[[ DATA RECORDS open ]]
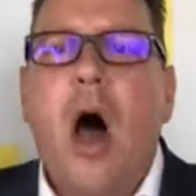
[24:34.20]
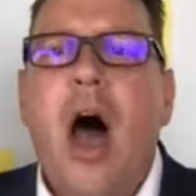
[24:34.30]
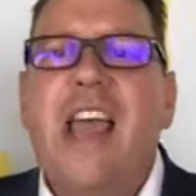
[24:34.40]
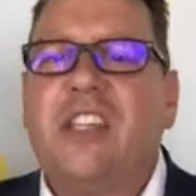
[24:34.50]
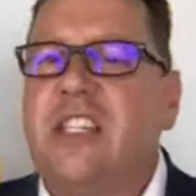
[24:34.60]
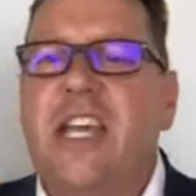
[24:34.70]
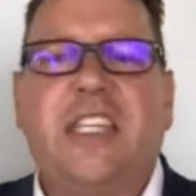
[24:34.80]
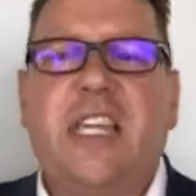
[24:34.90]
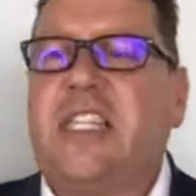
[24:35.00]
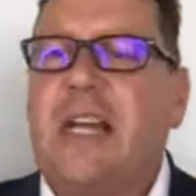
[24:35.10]
Buyers,
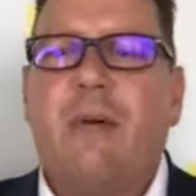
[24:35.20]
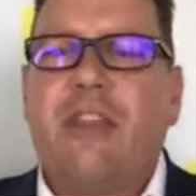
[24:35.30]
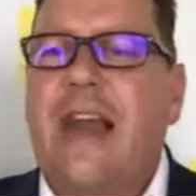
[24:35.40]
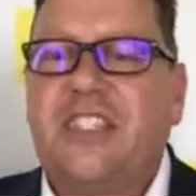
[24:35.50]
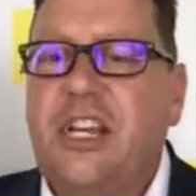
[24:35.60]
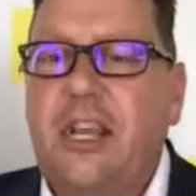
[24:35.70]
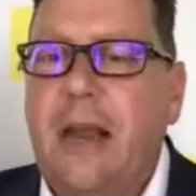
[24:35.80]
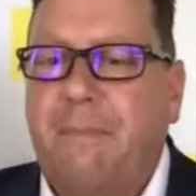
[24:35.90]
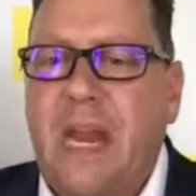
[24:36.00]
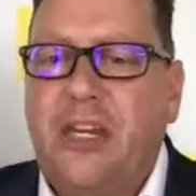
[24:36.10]
unless there's someone that hasn't
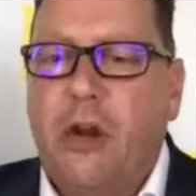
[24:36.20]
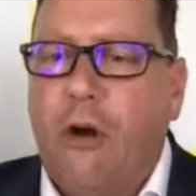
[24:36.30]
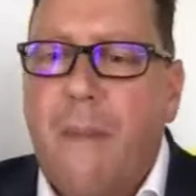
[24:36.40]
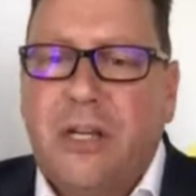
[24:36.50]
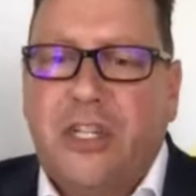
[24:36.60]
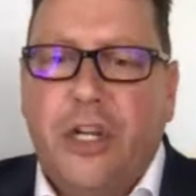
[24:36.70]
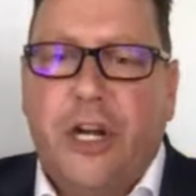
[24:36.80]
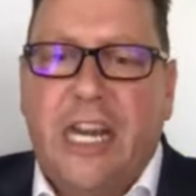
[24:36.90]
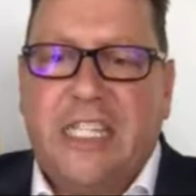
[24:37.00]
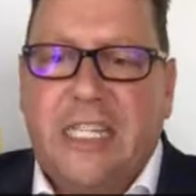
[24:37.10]
yet bid, your
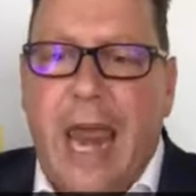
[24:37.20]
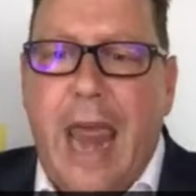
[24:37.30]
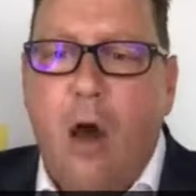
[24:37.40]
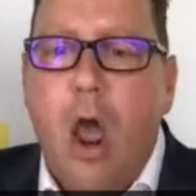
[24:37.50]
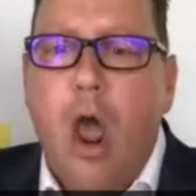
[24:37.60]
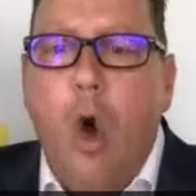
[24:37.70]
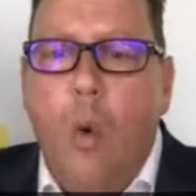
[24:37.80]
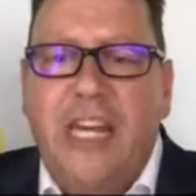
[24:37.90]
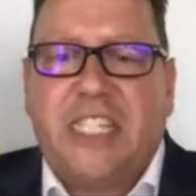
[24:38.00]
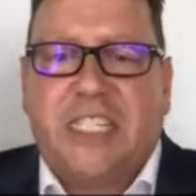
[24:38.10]
opportunity is now.
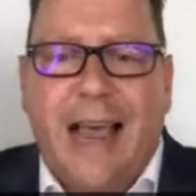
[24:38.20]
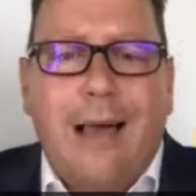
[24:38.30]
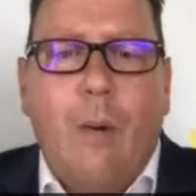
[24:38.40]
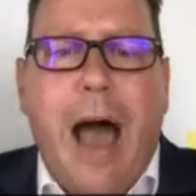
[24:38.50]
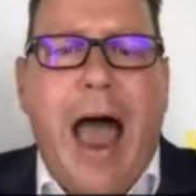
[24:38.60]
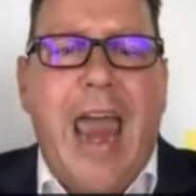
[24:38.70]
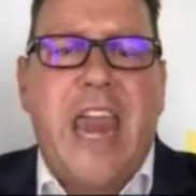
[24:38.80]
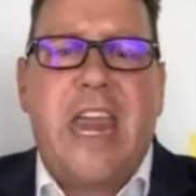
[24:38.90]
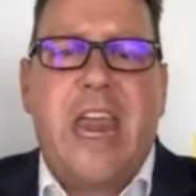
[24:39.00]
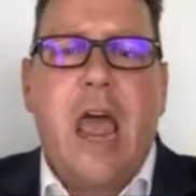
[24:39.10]
We sell
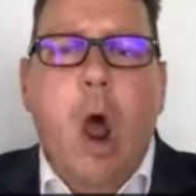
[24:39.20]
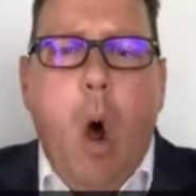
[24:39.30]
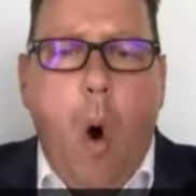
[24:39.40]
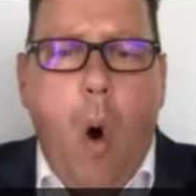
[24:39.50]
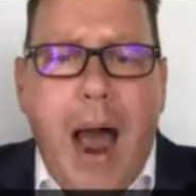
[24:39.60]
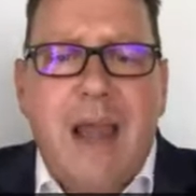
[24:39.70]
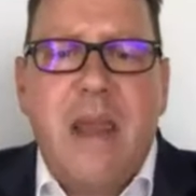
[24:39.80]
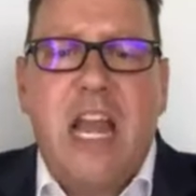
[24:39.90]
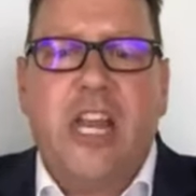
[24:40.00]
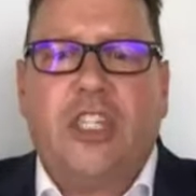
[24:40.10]
away
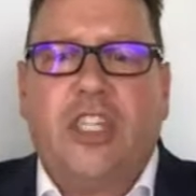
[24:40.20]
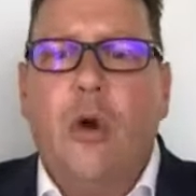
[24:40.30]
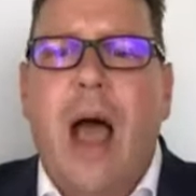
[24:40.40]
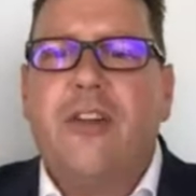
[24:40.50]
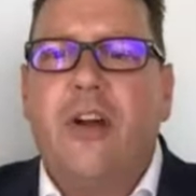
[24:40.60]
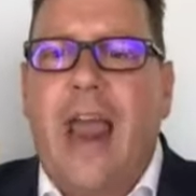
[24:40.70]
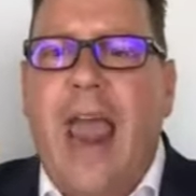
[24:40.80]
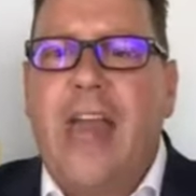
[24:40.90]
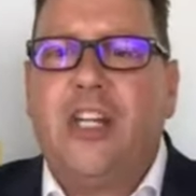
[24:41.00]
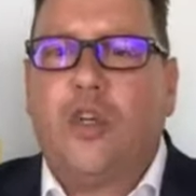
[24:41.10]

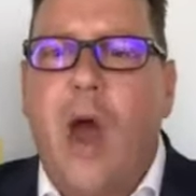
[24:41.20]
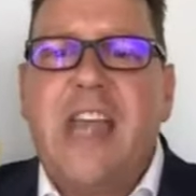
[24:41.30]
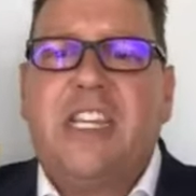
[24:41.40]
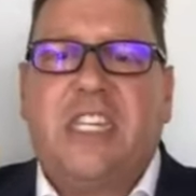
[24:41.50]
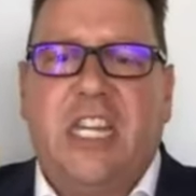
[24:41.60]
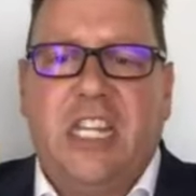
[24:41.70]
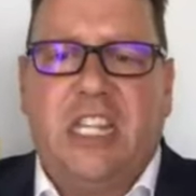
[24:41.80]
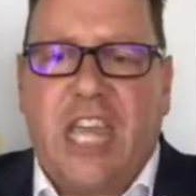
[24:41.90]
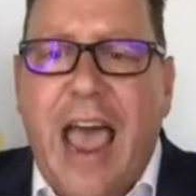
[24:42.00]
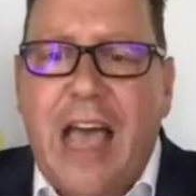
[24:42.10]

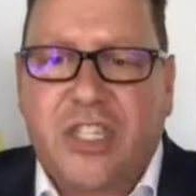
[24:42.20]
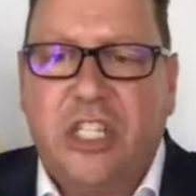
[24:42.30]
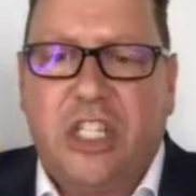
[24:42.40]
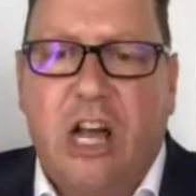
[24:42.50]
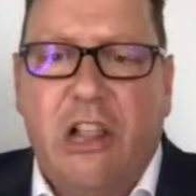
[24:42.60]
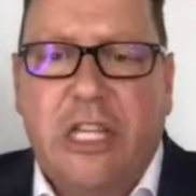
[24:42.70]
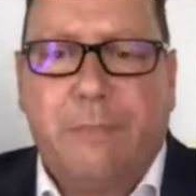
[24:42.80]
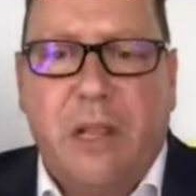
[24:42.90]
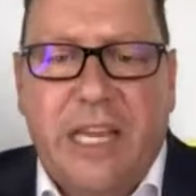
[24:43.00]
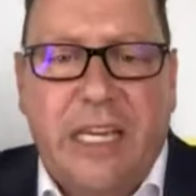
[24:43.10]
$1,220,000,
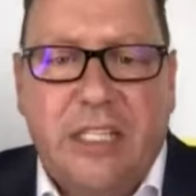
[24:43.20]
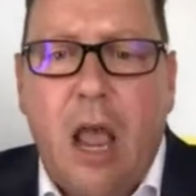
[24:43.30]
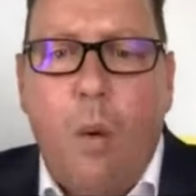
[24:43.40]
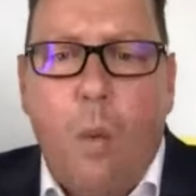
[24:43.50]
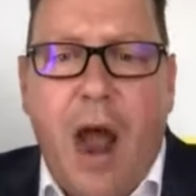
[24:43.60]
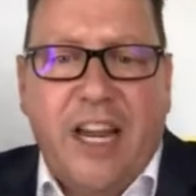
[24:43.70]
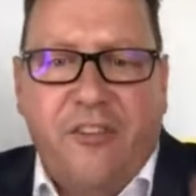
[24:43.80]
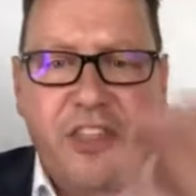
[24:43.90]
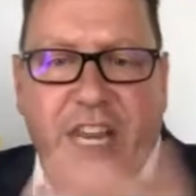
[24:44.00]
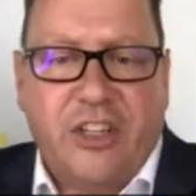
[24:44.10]
please. Waiting
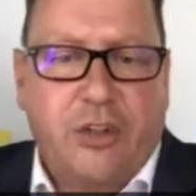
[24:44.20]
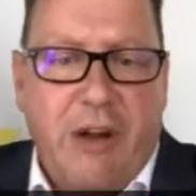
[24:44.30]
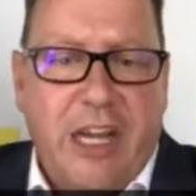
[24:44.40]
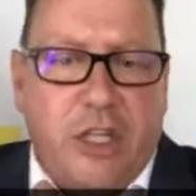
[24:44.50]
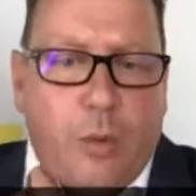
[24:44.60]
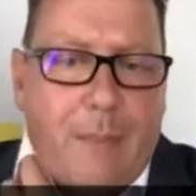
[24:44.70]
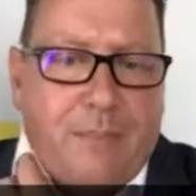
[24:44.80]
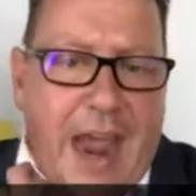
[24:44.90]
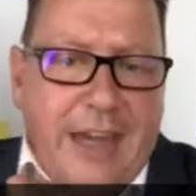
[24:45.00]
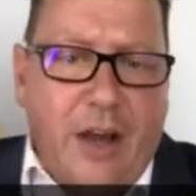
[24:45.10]
for that screen to
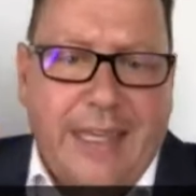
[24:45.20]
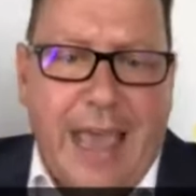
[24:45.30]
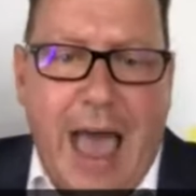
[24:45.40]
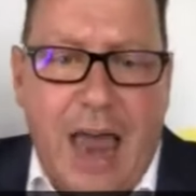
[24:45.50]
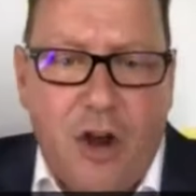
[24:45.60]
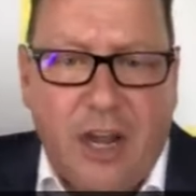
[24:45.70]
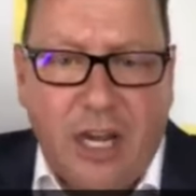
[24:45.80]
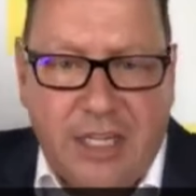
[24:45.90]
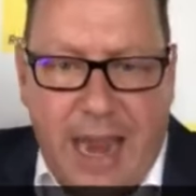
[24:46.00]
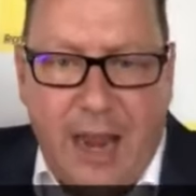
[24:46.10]
update. I can't knock
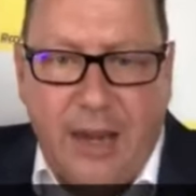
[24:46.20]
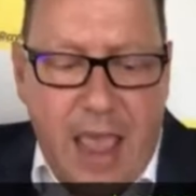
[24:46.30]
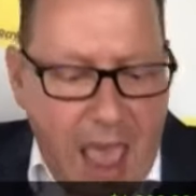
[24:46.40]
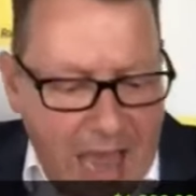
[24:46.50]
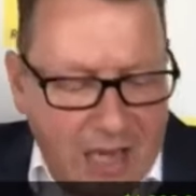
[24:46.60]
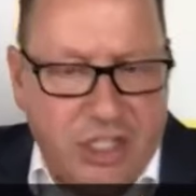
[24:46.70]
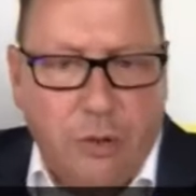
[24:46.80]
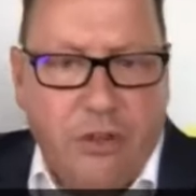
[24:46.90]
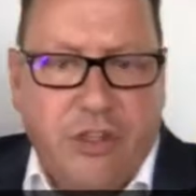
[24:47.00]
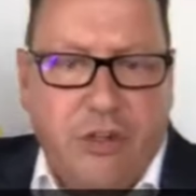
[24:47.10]
it down
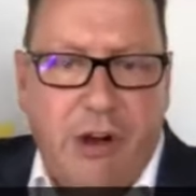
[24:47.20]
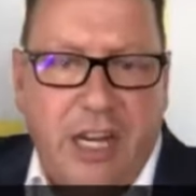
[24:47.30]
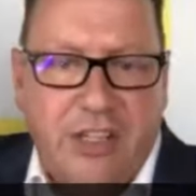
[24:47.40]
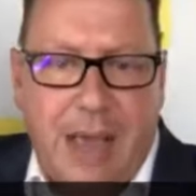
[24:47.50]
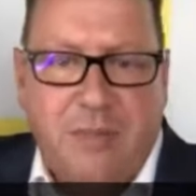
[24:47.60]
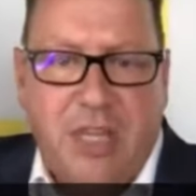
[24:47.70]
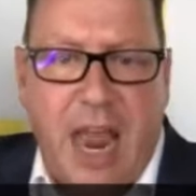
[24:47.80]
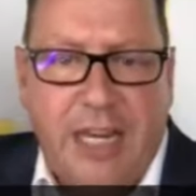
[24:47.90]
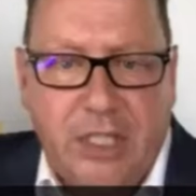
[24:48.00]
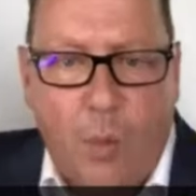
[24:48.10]
until the screen is
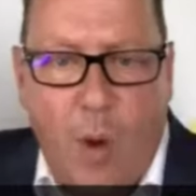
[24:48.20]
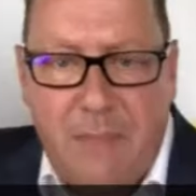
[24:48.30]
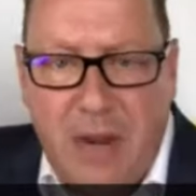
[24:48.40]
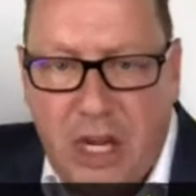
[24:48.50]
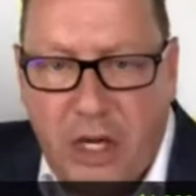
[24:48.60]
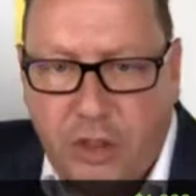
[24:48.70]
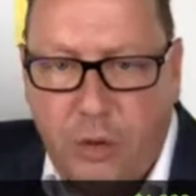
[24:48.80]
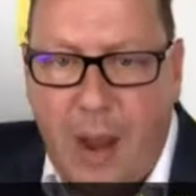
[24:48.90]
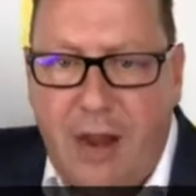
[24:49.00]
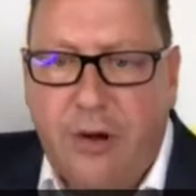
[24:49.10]
updated to
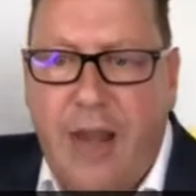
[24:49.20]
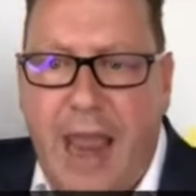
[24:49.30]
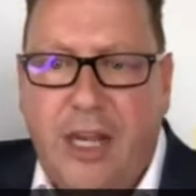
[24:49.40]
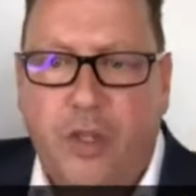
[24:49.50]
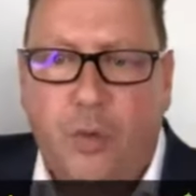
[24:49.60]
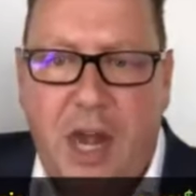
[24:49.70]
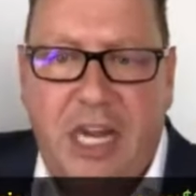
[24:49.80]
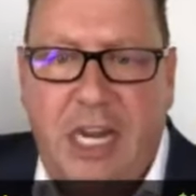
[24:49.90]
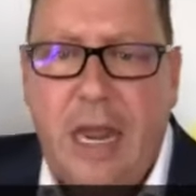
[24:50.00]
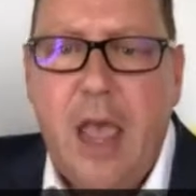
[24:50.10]

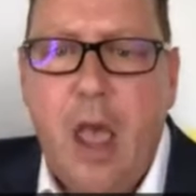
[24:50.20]
1,220,000.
[[ DATA RECORDS closed ]]
Return every line above verbatim, pictures excluded.

▸ **ANSWER BOX**:
[24:34.20]
[24:34.30]
[24:34.40]
[24:34.50]
[24:34.60]
[24:34.70]
[24:34.80]
[24:34.90]
[24:35.00]
[24:35.10]
Buyers,
[24:35.20]
[24:35.30]
[24:35.40]
[24:35.50]
[24:35.60]
[24:35.70]
[24:35.80]
[24:35.90]
[24:36.00]
[24:36.10]
unless there's someone that hasn't
[24:36.20]
[24:36.30]
[24:36.40]
[24:36.50]
[24:36.60]
[24:36.70]
[24:36.80]
[24:36.90]
[24:37.00]
[24:37.10]
yet bid, your
[24:37.20]
[24:37.30]
[24:37.40]
[24:37.50]
[24:37.60]
[24:37.70]
[24:37.80]
[24:37.90]
[24:38.00]
[24:38.10]
opportunity is now.
[24:38.20]
[24:38.30]
[24:38.40]
[24:38.50]
[24:38.60]
[24:38.70]
[24:38.80]
[24:38.90]
[24:39.00]
[24:39.10]
We sell
[24:39.20]
[24:39.30]
[24:39.40]
[24:39.50]
[24:39.60]
[24:39.70]
[24:39.80]
[24:39.90]
[24:40.00]
[24:40.10]
away
[24:40.20]
[24:40.30]
[24:40.40]
[24:40.50]
[24:40.60]
[24:40.70]
[24:40.80]
[24:40.90]
[24:41.00]
[24:41.10]

[24:41.20]
[24:41.30]
[24:41.40]
[24:41.50]
[24:41.60]
[24:41.70]
[24:41.80]
[24:41.90]
[24:42.00]
[24:42.10]

[24:42.20]
[24:42.30]
[24:42.40]
[24:42.50]
[24:42.60]
[24:42.70]
[24:42.80]
[24:42.90]
[24:43.00]
[24:43.10]
$1,220,000,
[24:43.20]
[24:43.30]
[24:43.40]
[24:43.50]
[24:43.60]
[24:43.70]
[24:43.80]
[24:43.90]
[24:44.00]
[24:44.10]
please. Waiting
[24:44.20]
[24:44.30]
[24:44.40]
[24:44.50]
[24:44.60]
[24:44.70]
[24:44.80]
[24:44.90]
[24:45.00]
[24:45.10]
for that screen to
[24:45.20]
[24:45.30]
[24:45.40]
[24:45.50]
[24:45.60]
[24:45.70]
[24:45.80]
[24:45.90]
[24:46.00]
[24:46.10]
update. I can't knock
[24:46.20]
[24:46.30]
[24:46.40]
[24:46.50]
[24:46.60]
[24:46.70]
[24:46.80]
[24:46.90]
[24:47.00]
[24:47.10]
it down
[24:47.20]
[24:47.30]
[24:47.40]
[24:47.50]
[24:47.60]
[24:47.70]
[24:47.80]
[24:47.90]
[24:48.00]
[24:48.10]
until the screen is
[24:48.20]
[24:48.30]
[24:48.40]
[24:48.50]
[24:48.60]
[24:48.70]
[24:48.80]
[24:48.90]
[24:49.00]
[24:49.10]
updated to
[24:49.20]
[24:49.30]
[24:49.40]
[24:49.50]
[24:49.60]
[24:49.70]
[24:49.80]
[24:49.90]
[24:50.00]
[24:50.10]

[24:50.20]
1,220,000.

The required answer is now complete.